高齢者が安心して暮らすために選ばれる老人ホーム。しかし、「良かれと思ったはずの選択」が、思いも寄らぬ形で心や生活に影響を及ぼすこともあります。見守りやサポートは大切ですが、自立や尊厳を守るバランスも真剣に考えるべき課題です。
お願い、もう何もしないで!〈月額18万円〉の老人ホームで変わり果てた82歳母、初めての「老人ホーム請求額」に目を疑う52歳長女。「良かれと思った選択」の残酷な結末 (※写真はイメージです/PIXTA)

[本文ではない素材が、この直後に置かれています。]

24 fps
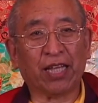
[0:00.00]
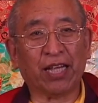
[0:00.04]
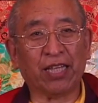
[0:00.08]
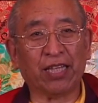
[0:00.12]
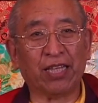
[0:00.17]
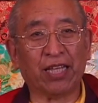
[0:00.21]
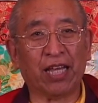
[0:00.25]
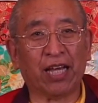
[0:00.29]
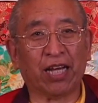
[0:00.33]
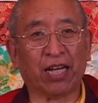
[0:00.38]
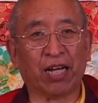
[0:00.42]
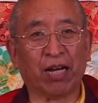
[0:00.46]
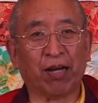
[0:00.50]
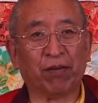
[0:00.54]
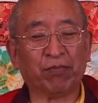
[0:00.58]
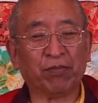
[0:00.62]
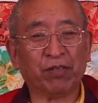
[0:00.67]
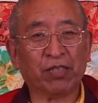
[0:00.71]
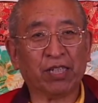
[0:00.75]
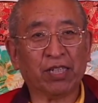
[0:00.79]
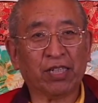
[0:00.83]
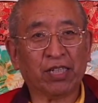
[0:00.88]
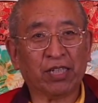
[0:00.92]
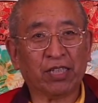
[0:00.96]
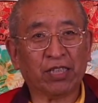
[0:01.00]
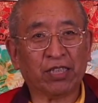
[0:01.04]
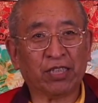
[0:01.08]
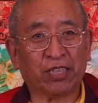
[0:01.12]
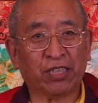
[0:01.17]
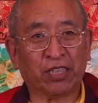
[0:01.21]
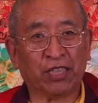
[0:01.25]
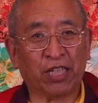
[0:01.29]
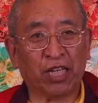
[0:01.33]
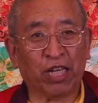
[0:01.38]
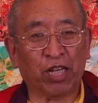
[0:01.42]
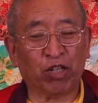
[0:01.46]
On the other hand,
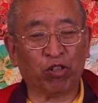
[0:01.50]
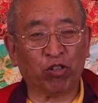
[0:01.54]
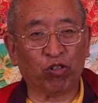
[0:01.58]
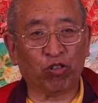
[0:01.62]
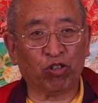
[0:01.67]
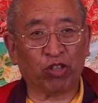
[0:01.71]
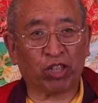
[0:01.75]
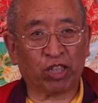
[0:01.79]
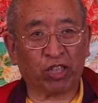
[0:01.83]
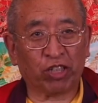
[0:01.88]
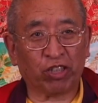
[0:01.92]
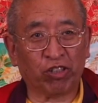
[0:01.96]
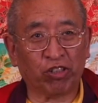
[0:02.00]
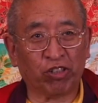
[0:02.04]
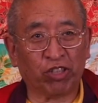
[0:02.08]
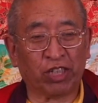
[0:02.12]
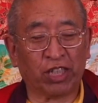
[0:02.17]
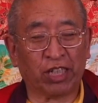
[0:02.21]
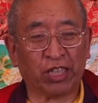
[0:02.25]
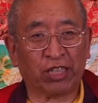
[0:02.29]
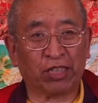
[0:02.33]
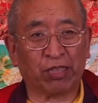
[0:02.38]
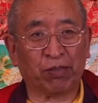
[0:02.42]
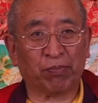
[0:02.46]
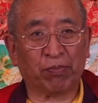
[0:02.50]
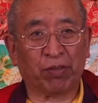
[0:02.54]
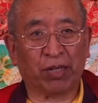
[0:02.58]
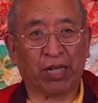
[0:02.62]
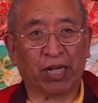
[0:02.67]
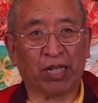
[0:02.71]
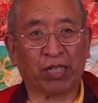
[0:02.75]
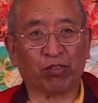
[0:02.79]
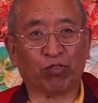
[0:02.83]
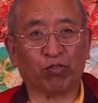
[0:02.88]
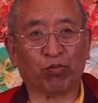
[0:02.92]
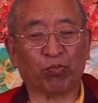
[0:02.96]
if you establish
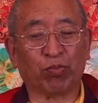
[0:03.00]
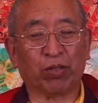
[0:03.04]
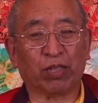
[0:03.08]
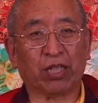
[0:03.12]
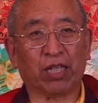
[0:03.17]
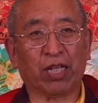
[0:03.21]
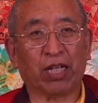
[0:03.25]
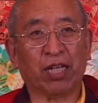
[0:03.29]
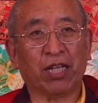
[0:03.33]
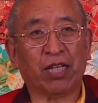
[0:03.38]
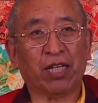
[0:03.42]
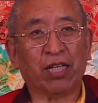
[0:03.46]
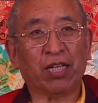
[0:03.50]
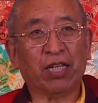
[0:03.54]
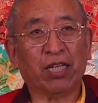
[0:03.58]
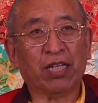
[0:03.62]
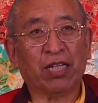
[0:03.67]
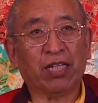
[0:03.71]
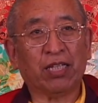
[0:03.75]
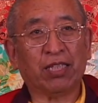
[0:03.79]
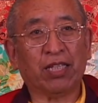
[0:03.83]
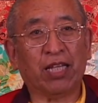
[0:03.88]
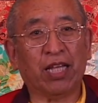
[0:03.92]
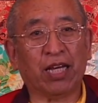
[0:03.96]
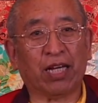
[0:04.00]
beings in Dharma,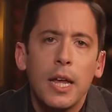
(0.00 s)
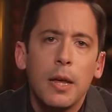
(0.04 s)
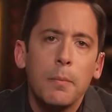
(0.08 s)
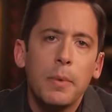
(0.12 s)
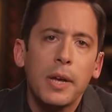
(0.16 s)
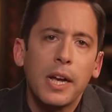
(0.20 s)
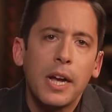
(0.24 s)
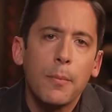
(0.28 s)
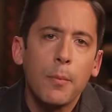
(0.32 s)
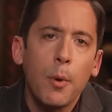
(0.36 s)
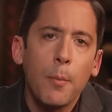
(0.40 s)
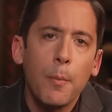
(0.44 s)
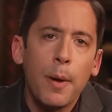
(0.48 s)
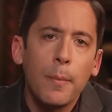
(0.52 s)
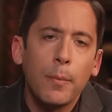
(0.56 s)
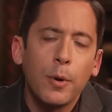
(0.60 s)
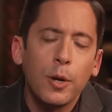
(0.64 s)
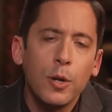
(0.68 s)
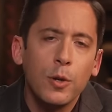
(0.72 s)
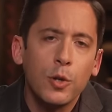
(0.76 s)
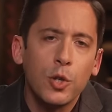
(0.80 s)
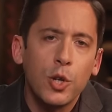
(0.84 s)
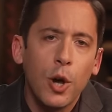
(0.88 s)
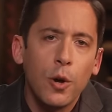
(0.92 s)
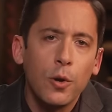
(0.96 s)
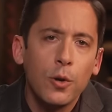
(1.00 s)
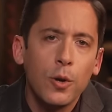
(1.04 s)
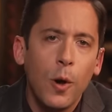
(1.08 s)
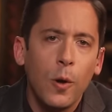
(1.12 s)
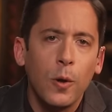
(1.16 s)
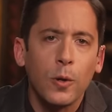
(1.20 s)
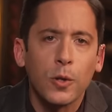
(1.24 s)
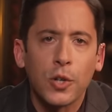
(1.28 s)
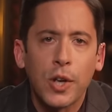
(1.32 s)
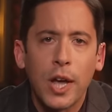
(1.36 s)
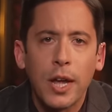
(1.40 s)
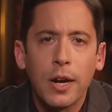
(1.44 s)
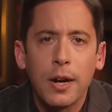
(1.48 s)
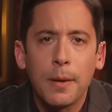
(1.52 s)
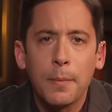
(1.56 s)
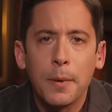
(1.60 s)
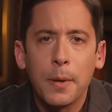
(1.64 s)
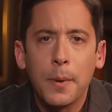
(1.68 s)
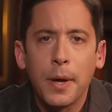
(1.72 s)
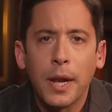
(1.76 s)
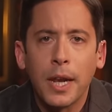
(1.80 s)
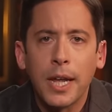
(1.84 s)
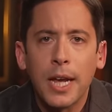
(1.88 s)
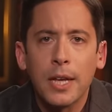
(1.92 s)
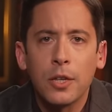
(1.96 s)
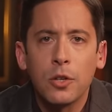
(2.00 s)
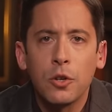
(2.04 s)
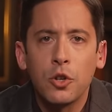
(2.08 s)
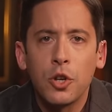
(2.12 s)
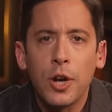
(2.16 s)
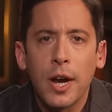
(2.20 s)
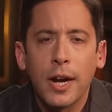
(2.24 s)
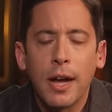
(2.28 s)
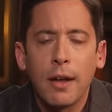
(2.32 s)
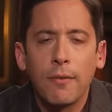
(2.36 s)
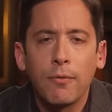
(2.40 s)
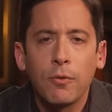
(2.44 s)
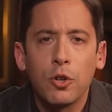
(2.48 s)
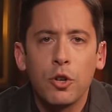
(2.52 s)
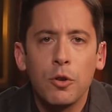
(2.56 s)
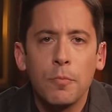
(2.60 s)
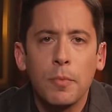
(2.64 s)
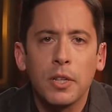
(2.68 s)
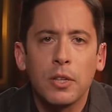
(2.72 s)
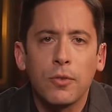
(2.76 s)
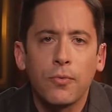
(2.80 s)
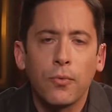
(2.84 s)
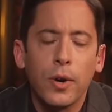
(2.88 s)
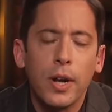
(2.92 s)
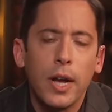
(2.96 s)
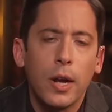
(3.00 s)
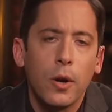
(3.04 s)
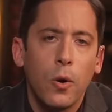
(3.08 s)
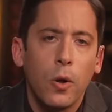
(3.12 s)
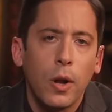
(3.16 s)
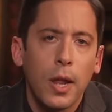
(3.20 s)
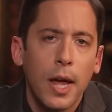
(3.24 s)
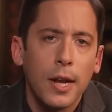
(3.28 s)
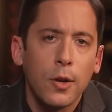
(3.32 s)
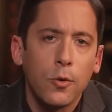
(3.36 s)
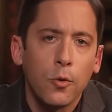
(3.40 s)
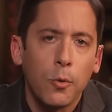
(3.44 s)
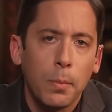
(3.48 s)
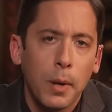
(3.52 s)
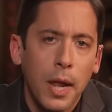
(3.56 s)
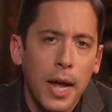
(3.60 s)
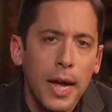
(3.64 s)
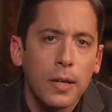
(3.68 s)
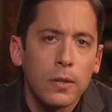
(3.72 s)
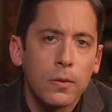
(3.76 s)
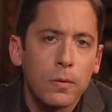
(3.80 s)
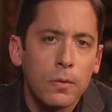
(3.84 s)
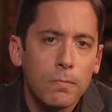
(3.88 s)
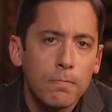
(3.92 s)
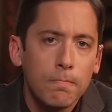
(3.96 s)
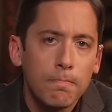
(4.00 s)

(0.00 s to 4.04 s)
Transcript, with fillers: Become a member. Use code Knowles, Canada BLES, at checkout for two months free on all annual plans.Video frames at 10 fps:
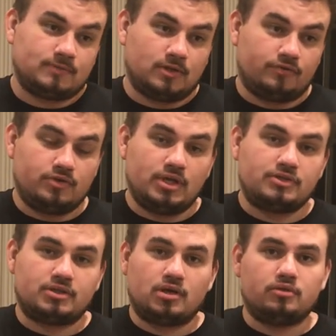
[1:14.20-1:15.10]
a few
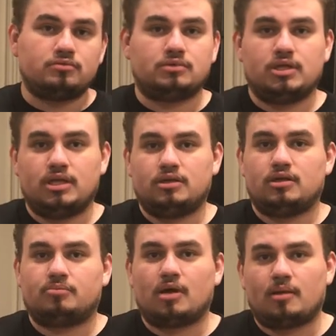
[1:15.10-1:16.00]
days ago, it
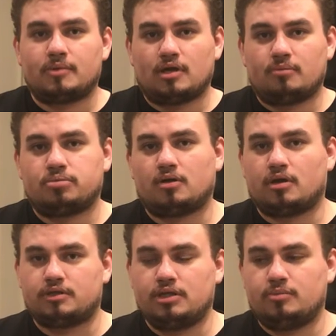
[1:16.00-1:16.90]
ended up popping up
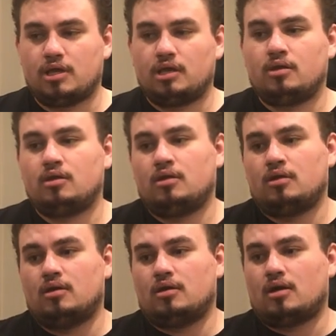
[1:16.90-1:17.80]
on eBay.
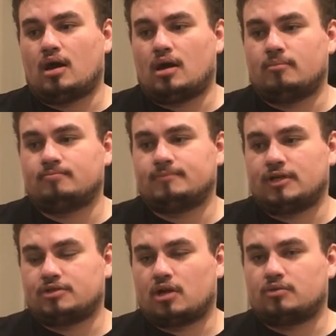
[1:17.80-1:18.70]
Um,
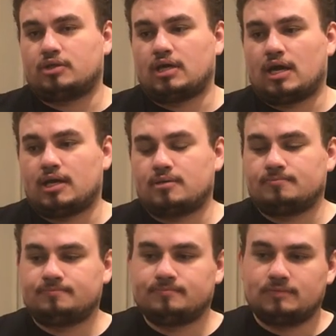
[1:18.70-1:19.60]
I talked with a guy.
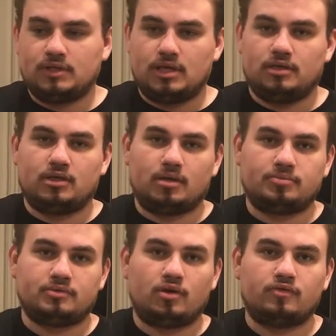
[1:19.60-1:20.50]
He ended
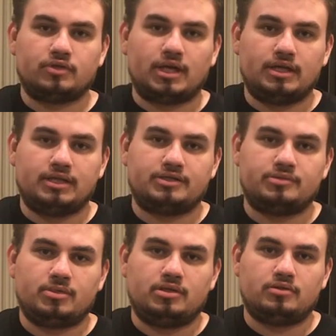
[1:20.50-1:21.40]
up overnighting it
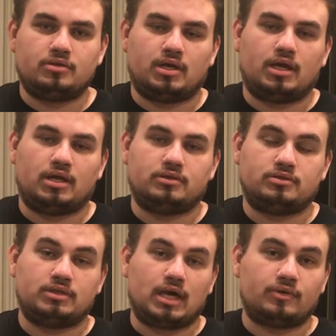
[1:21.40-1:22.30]
to me,
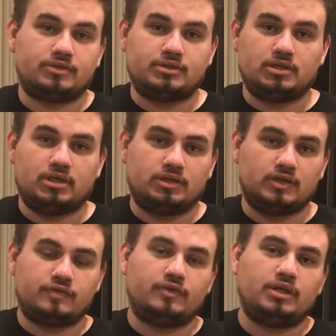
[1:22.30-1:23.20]
and now it's in
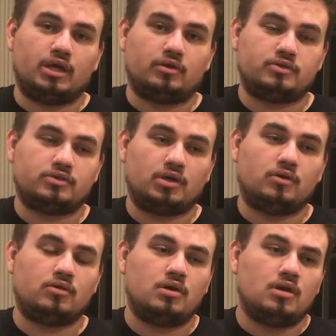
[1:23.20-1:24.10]
this video.
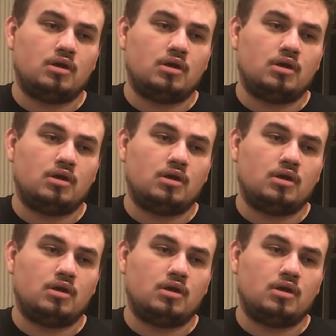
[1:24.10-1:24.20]
So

「良かれと思ったこと」が自立を奪う…過剰介護問題と対策

過剰な介護は、高齢者の自立を妨げ、心身の機能を低下させる危険性をはらんでいます。美穂さんの母・和子さんも、入居から半年でその変化は明らかでした。

 

「入居前は、杖をついてでも自分で買い物に行ったり、庭の手入れをしたりと、生き生きとしていました。それが今では、すっかり覇気がなくなってしまって……」

 

施設での生活は、和子さんの行動を制限するものでした。施設側の「安全のため」という配慮は、結果として和子さんの「できること」を奪い、自立心を削いでいきます。美穂さんは、自分が母の自立を奪ってしまったのではないかと、自責の念に駆られました。

 

厚生労働省『令和4年 国民生活基礎調査』によると、要介護者が介護を必要とする主な原因として、「関節疾患」「転倒・骨折」に続いて「高齢による衰弱」が上位に挙げられています。過剰な介護によって身体を動かす機会が減り、心身の機能が低下することは、この「高齢による衰弱」を加速させる一因となりえます。

 

老人ホームの選び方を誤ったのではないか、なぜもっと事前に確認しなかったのか。美穂さんの後悔は尽きません。過剰介護の問題を避けるためには、入居前に施設と入念に話し合うことが不可欠です。

 過剰介護(介護の囲い込み)から家族を守るために

昨今、社会問題になっているのが過剰介護(介護の囲い込み)です。これに対し、入居者自身も「自分の介護は自分で守る」という意識を持つことが大切です。

 

まず、施設やサービスを人任せにせず、自ら情報を集めて比較検討しましょう。そのうえで、ケアマネジャーには自分の状態や「どう暮らしたいか」という希望を明確に伝え、納得のいくケアプランを一緒に作ってもらうことが大切です。

 

もし少しでも「囲い込まれているかも」「サービスが過剰ではないか」といった疑問や不安を感じたら、決して抱え込まず、地域包括支援センターや自治体の相談窓口へ速やかに相談することが重要です。